The fourth prong in Cure SMA’s research strategy is clinical care research. We fund clinical care research to understand the issues that affect daily life for people with SMA, from breathing to nutrition, and to improve their quality of life today.
Clinical Care Standards
In 2007, the Journal of Child Neurology published the “Consensus Statement for Standard of Care in Spinal Muscular Atrophy” and the “Family Guide to Consensus Statement for Standard of Care in Spinal Muscular Atrophy.” These documents established general guidelines for the management of SMA.
Cure SMA’s clinical care research builds on these consensus statements, with evidence-based projects that demonstrate positive results for those currently living with SMA.
Our Clinical Care Improvements
We won’t stop working toward a world without SMA, but until we have a treatment and cure, we’ll do everything we can to improve quality of life for children and families affected by the disease today. The outcomes of Cure SMA-funded clinical care projects may include:
- Pilot studies which then serve as the basis for larger, multi-center studies in SMA.
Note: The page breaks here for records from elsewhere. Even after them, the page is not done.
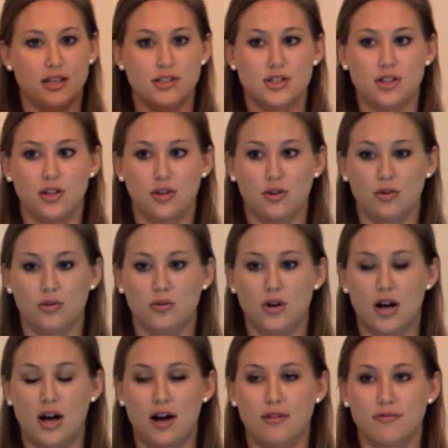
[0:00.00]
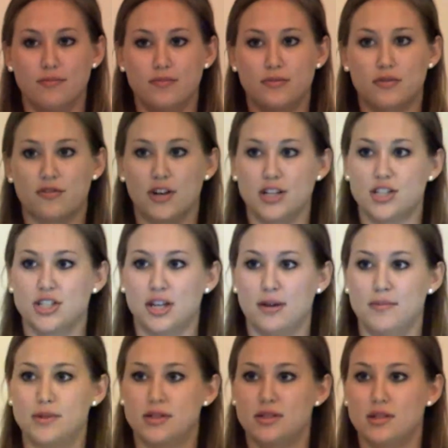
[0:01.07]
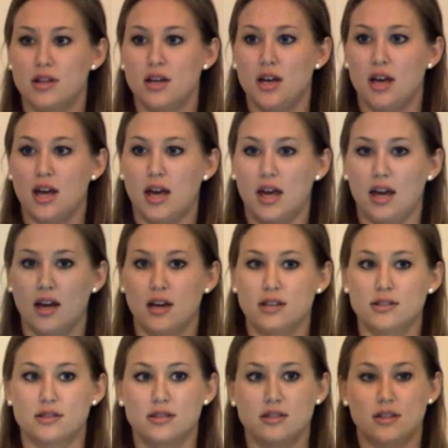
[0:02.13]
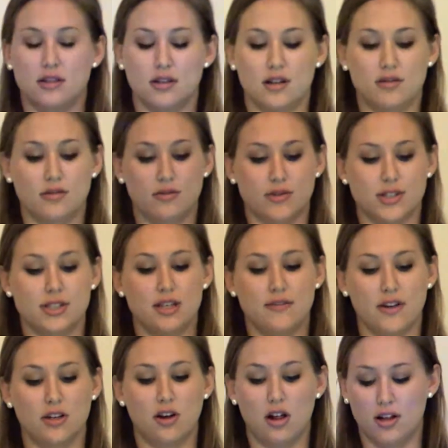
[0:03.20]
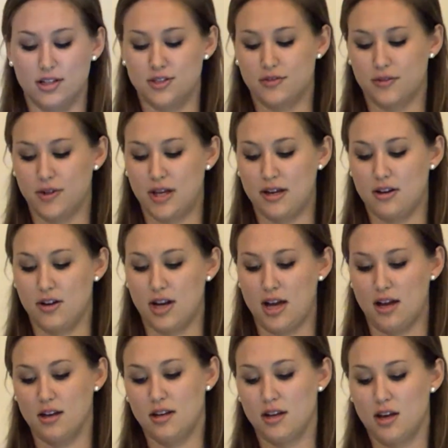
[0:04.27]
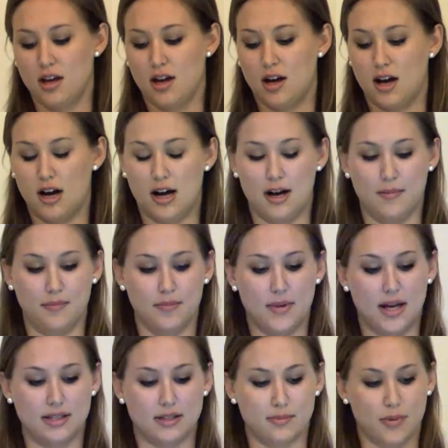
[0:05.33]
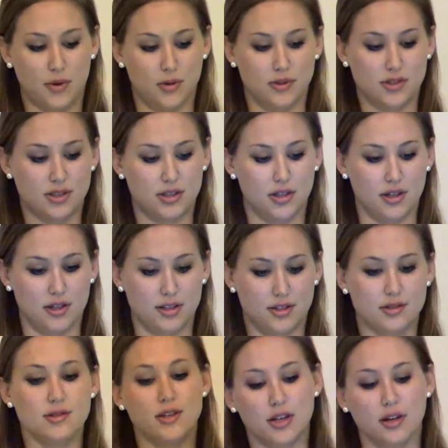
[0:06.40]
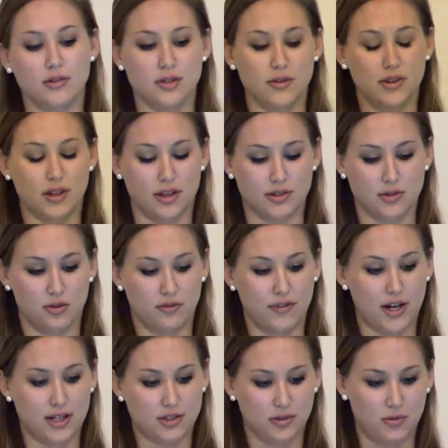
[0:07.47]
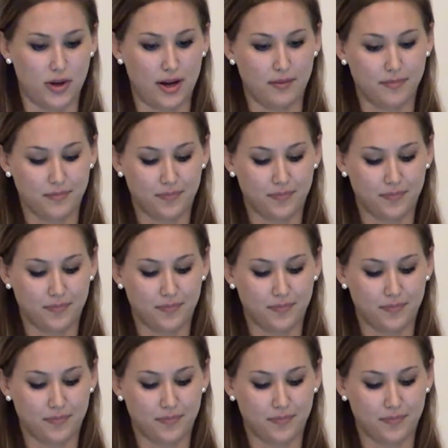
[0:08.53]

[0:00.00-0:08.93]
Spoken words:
into friendships and receiving knowledge from the internet, as opposed to doing things the old-fashioned way.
- New family-focused care publications, including Cure SMA care series booklets.
- Peer-reviewed journal publications to influence insurance coverage.
Our Clinical Care Funding
Periodically, Cure SMA issues a request for clinical care proposals. All applications are reviewed by our Medical Advisory Council, using an NIH-like scoring system based on both scientific quality and relevance to the Cure SMA mission of improving care for all those affected by SMA.
In 2016, an RFP will not be issued while we focus on other clinical care projects, including the development of a network of clinical care centers that will collaboratively collect patient care data to answer questions and develop strategies for optimal clinical management of SMA.